Как холоден и слаб я стал тогда,
Не спрашивай, читатель; речь — убоже;
Писать о том не стоит и труда.
[Не спрашивайте, как я чувствовал себя там, на полпути между жизнью и смертью, — мне показалось, что кровь перестала течь по венам; силы покинули меня. Я не мог бы сказать больше, у меня нет слов, чтобы описать это.]
Я не был мертв, и жив я не был тоже;
А рассудить ты можешь и один:
Ни тем, ни этим быть — с чем это схоже.
[Люцифер хотел стать правителем, он и стал им —
только правителем «мучительной державы», властелином боли и зла, существующих во Вселенной.]

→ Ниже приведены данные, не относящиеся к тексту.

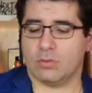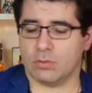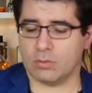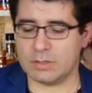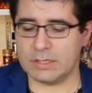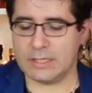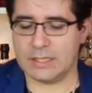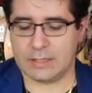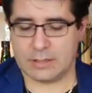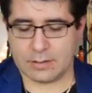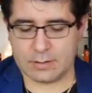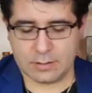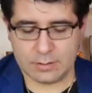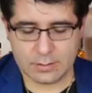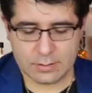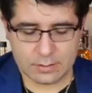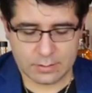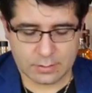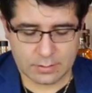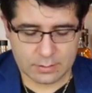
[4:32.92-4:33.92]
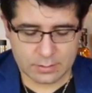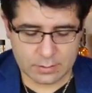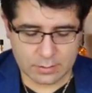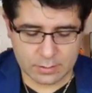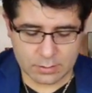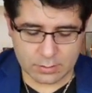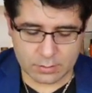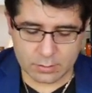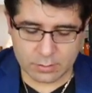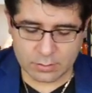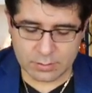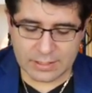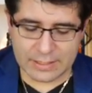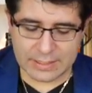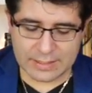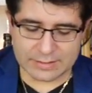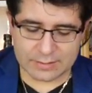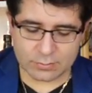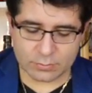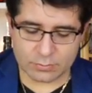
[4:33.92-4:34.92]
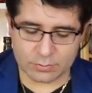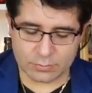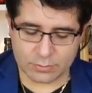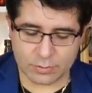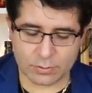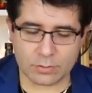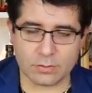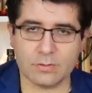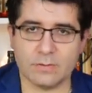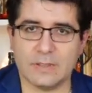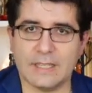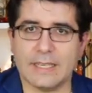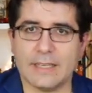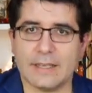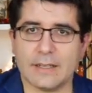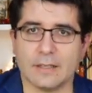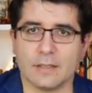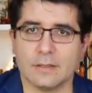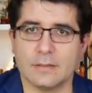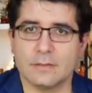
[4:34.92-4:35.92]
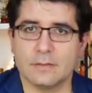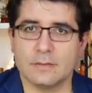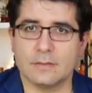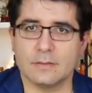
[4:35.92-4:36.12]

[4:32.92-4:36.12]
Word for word: tourner le glaçon dans le verre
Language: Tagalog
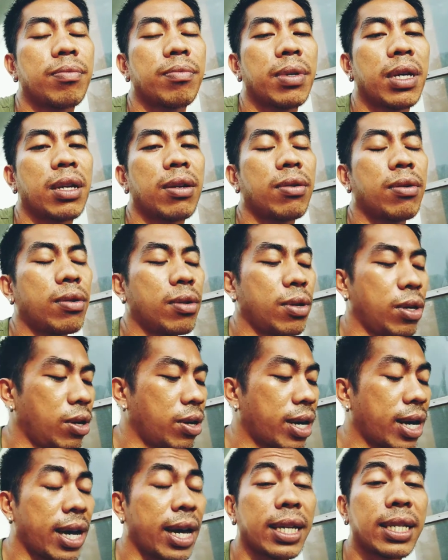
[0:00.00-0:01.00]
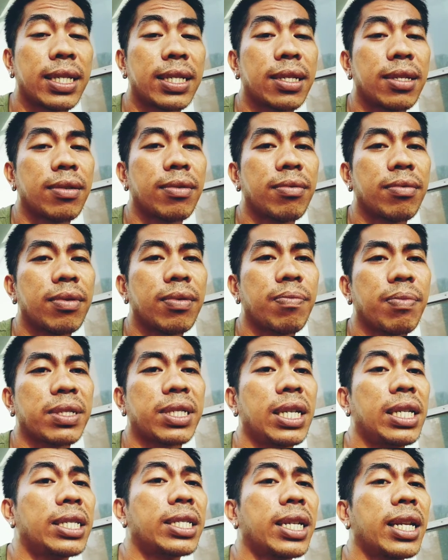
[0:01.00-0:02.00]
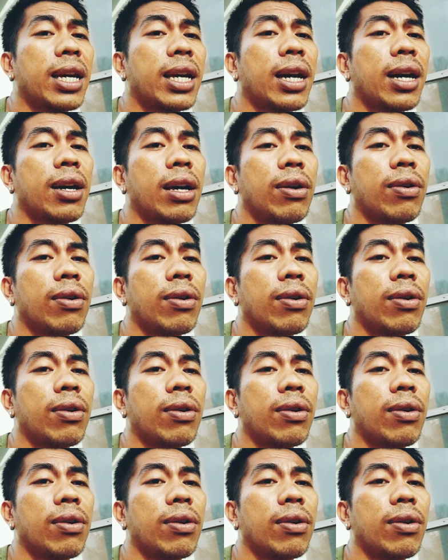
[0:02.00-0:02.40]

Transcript: Pero you know guys, pasensya na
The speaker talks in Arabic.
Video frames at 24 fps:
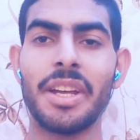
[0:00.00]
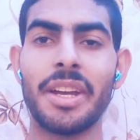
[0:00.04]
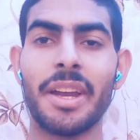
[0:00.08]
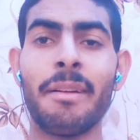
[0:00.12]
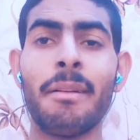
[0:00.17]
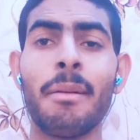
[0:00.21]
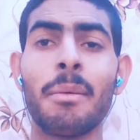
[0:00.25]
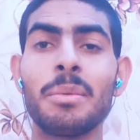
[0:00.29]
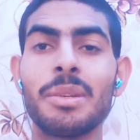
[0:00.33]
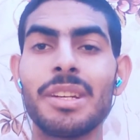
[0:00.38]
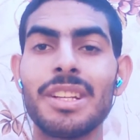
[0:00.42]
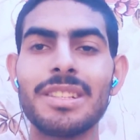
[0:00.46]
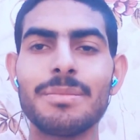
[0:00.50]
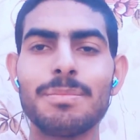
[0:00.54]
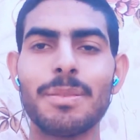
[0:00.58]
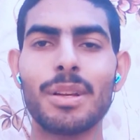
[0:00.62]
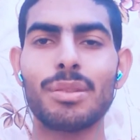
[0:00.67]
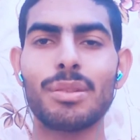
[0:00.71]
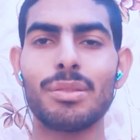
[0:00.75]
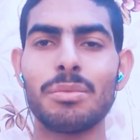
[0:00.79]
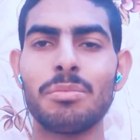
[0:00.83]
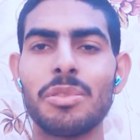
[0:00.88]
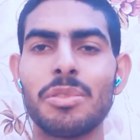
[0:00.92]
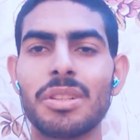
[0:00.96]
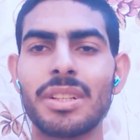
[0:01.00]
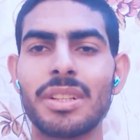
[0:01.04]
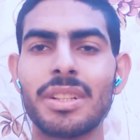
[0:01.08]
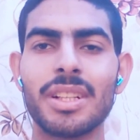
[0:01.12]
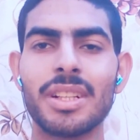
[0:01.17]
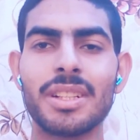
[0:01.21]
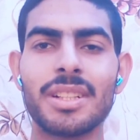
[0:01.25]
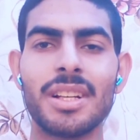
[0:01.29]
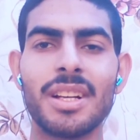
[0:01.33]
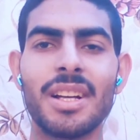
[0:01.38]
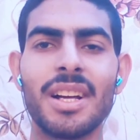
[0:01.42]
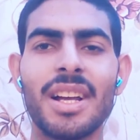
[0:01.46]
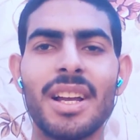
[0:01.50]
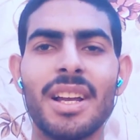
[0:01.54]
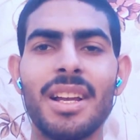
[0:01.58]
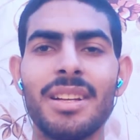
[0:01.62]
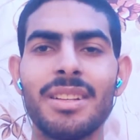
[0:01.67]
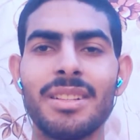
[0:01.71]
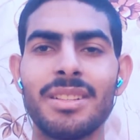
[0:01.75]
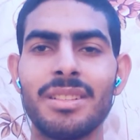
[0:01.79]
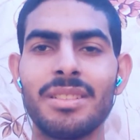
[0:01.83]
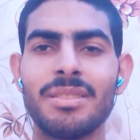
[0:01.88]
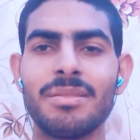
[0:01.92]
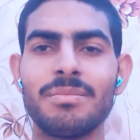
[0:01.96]
انما بالنسبه لجمهور النادي
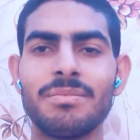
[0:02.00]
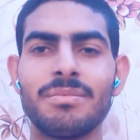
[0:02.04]
الاهلي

Мучительной державы властелин
Грудь изо льда вздымал наполовину;
И мне по росту ближе исполин,
Чем руки Люцифера исполину;
По этой части ты бы сам расчел,
Каков он весь, ушедший телом в льдину.
О, если вежды он к Творцу возвел
И был так дивен, как теперь ужасен,
Он, истинно, первопричина зол!
[132]
[Если он был столь красив, столь блистателен, сколь сейчас ужасен, когда восстал против своего Творца, то понятно, почему он источник всякого зла, всякой боли, всякой скорби.]
От него «исходит» (Данте вновь использует глагол procedere) не любовь (подобно тому, как от Отца и Сына исходит Святой Дух); от этого монстра исходит, рождается только зло:
И я от изумленья стал безгласен,
Когда увидел три лица на нем…
«Одна голова с тремя лицами…» Это отвратительная копия Троицы. Не совсем понятно, как эти лица, начинающиеся от плеч, «смыкаясь на затылке», составляют одну голову. Существовала традиция изображать Люцифера с тремя головами, как Цербера, но Данте говорит об одной голове с тремя лицами.
Одно — над грудью; цвет его был красен
[то, что находилось спереди, было цвета крови];
А над одним и над другим плечом
Два смежных с этим в стороны грозило,
Смыкаясь на затылке под хохлом.
Лицо направо — бело-желтым было
[болезненного цвета];
Окраска же у левого была,
Как у пришедших с водопадов Нила.
[Третье было темное — как у обитателей
территорий, примыкающих к Нилу.]
Что означают эти три цвета? Когда Данте предстанет Троице (песнь тридцать третья «Рая»), увидев три круга разных цветов, он скажет: «как бы Ирида от Ириды встала» (что соответствует в наших молитвах словам «Свет от Света») — таинственная игра цвета этих трех кругов символизирует тайну Троицы. Три лица Люцифера являются карикатурой на Троицу. Один из критиков предложил трактовать их как альтернативу трем богословским добродетелям: вере, надежде и любви — неверие, отчаяние, ненависть.